Weird thing is though that if I first select Edge.Cuts, and then draw a polygon on it, it does not stay a polygon, but gets “exploded” into individual line segments, just as Rene posted earlier.
I guess this is one of the (many) parts in KiCad currently being worked on. Just recently I read a post here about making arc segments part of a closed polygon, but then the word “polygon” would not be a correct name for the shape anymore, because (mathematical) polygons have straight edges.
Correct, that is how I use it.
Cool, thanks. Haha I found a feature:)
There’s some history behind that. First, just before 5.1.0, it was thought that allowing polygons on Edge.Cuts but interpreting them as outlines (polygonal group of lines) would be a good thing. But then it was noticed (by me - see https://www.mail-archive.com/kicad-developers@lists.launchpad.net/msg33100.html) that it would mean re-interpreting existing files differently, and that can’t be allowed at least within one major version. Therefore, to still allow drawing a new outline like with polygon to make it a bit easier, the behavior was quickly changed to the current one which “explodes” the polygon after it has been created.
So, you can blame me.
Thanks for the clarification.
I was thinking of opening an issue on github about this as I found the difference between drawing on Edge.Cuts and Moving an existing Polygon to Edge.Cuts weird.
Both Wayne and Seth agree and I gladly bow to y’all.

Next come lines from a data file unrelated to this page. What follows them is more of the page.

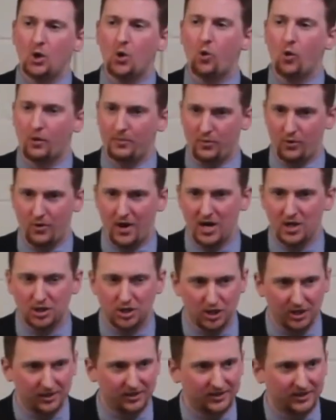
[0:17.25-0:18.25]

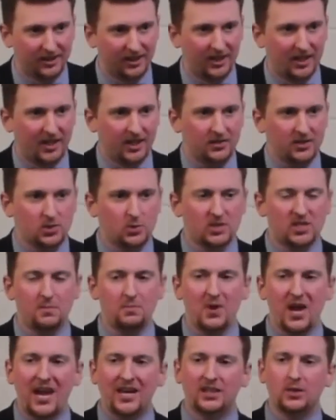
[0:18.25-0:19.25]
Corporation. This was a
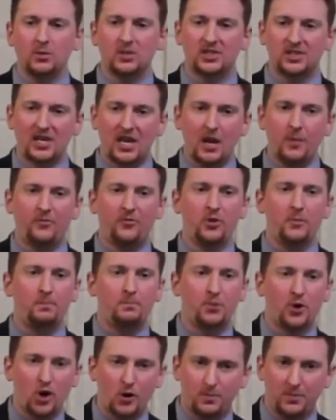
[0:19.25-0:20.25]
bank that was set up for the
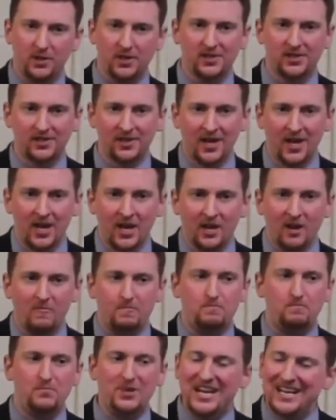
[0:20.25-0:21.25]
purpose
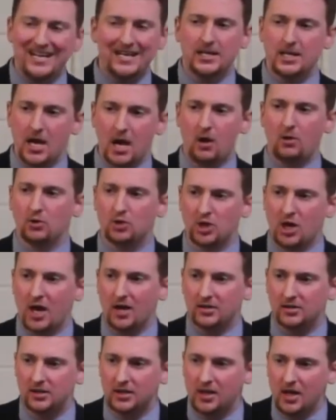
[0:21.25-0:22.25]
of beating down
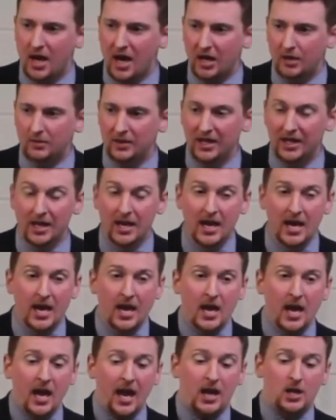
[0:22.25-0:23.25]
China's economy
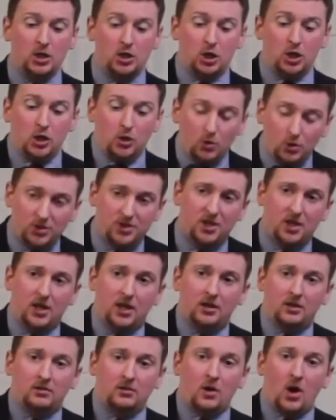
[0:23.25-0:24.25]
and
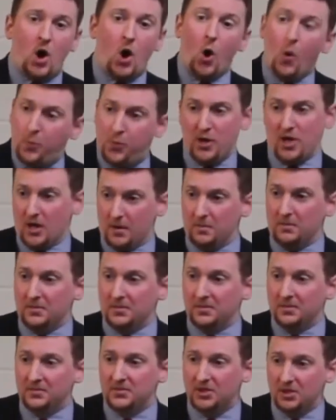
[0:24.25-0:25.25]
using opium
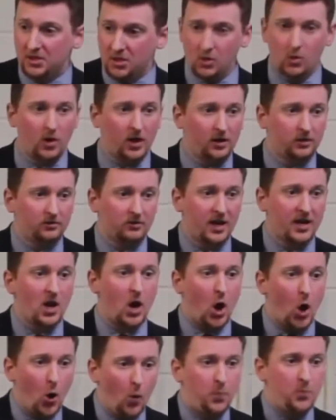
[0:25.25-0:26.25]
to do it, right?
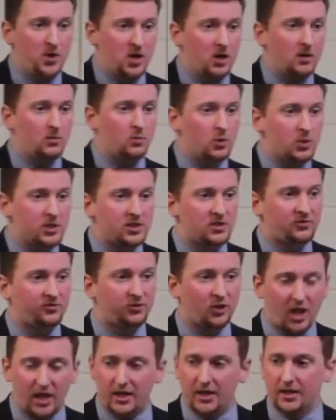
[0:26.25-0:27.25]
Opium was
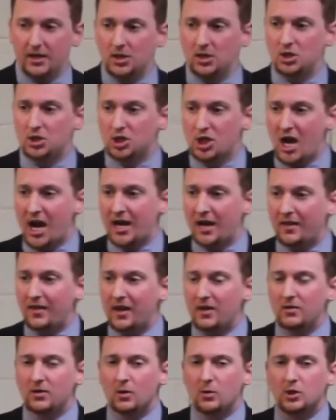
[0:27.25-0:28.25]
flooded into China.
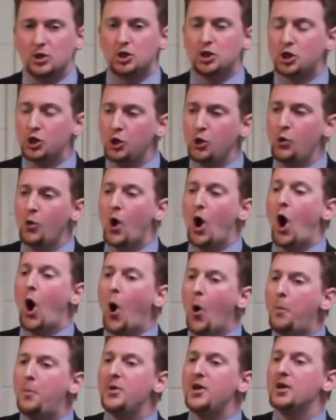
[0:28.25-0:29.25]
There were 2
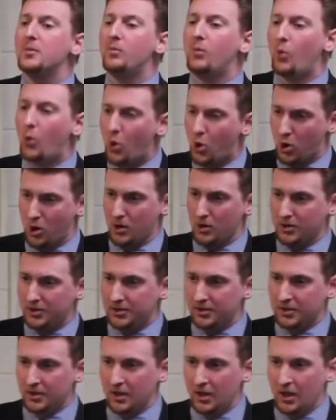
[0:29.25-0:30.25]
opium
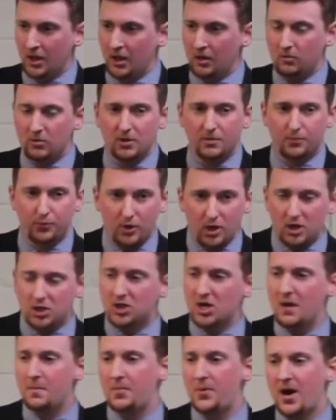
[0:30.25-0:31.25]
wars where the
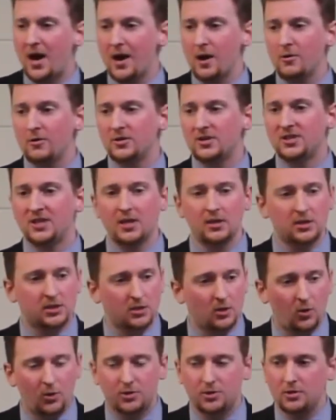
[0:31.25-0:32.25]
British Empire sent
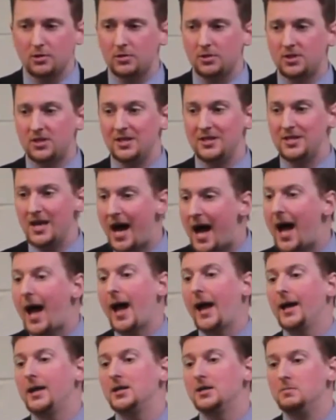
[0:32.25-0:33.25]
soldiers to
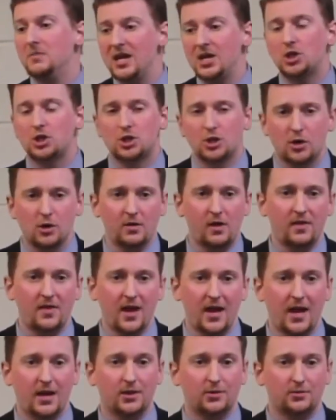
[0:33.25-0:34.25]
die to make sure that
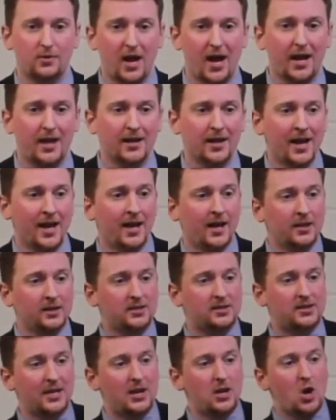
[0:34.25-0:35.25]
they had the right
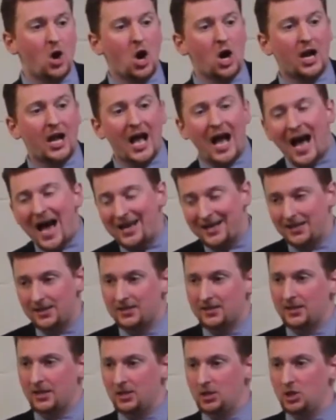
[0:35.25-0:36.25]
to send
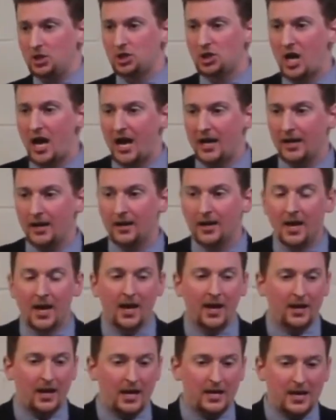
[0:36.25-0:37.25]
narcotics into China,
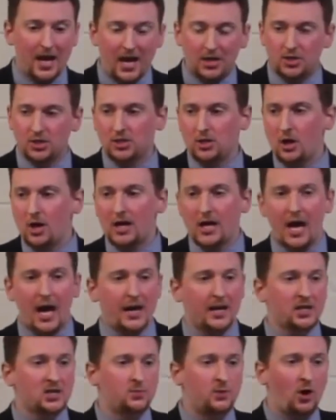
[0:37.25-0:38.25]
and not just
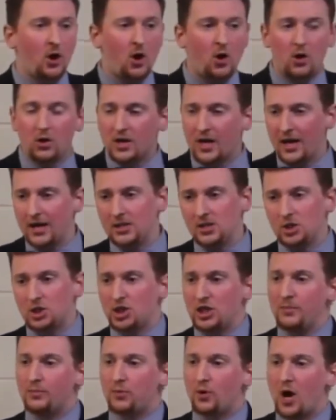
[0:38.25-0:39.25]
narcotics, but all kinds of
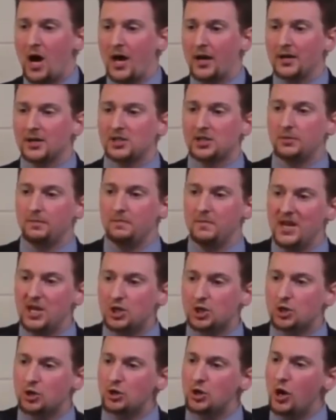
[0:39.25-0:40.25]
cheap products to make
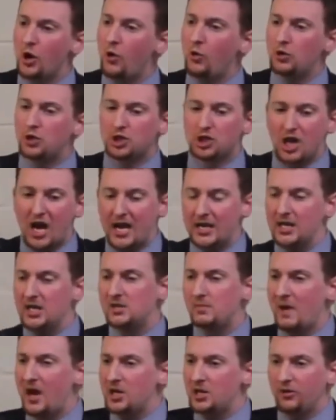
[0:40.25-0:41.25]
sure no
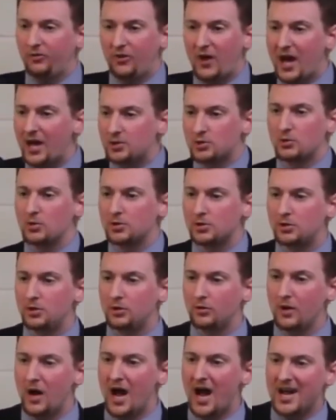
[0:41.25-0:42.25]
Chinese manufacturers
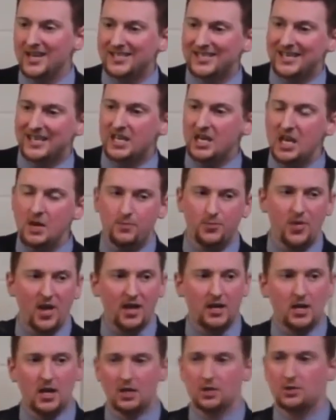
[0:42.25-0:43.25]
could arise, to keep
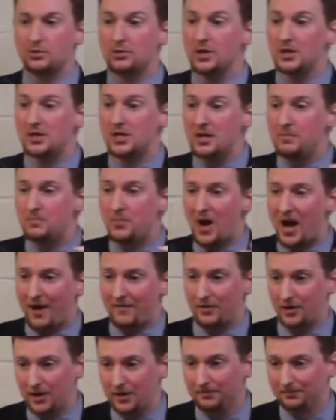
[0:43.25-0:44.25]
that country in deep
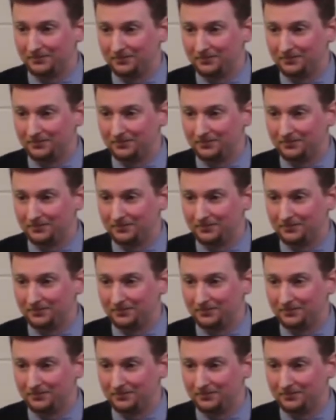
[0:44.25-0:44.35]
poverty.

I did a simple check of the polygon moved to Edge.Cuts and made Gerbers out of it, and they do look like I would expect it to. I do not understand what it would have broken however.
But overall, for me it’s not such a big thing. It all becomes more important if arc segments also become parts of “polygons” and can keep their edges tangential with lines etc. as in “normal” mechanical CAD. I’m curious what it will be like in V6.
Good things come to those who … Wait.
This is one of the areas that KiCommand can help. There are built in commands to round the corners of line segments connected as a polygon. If you’re interested in this route, I can give you pointers to the right commands.
Reverting back to the old behaviour wouldn’t of course have broken nothing. But they still wanted something useful for drawing outlines. Changing a polygon to a bunch of lines on the fly did that because it’s run time action and doesn’t touch the file format interpretation. Changing polygons to be non-filled – which was the original plan – would have broken the compatibility. Maybe this all was done too hastily. Maybe it’s time to reconsider this now when compatibility isn’t so much of a problem.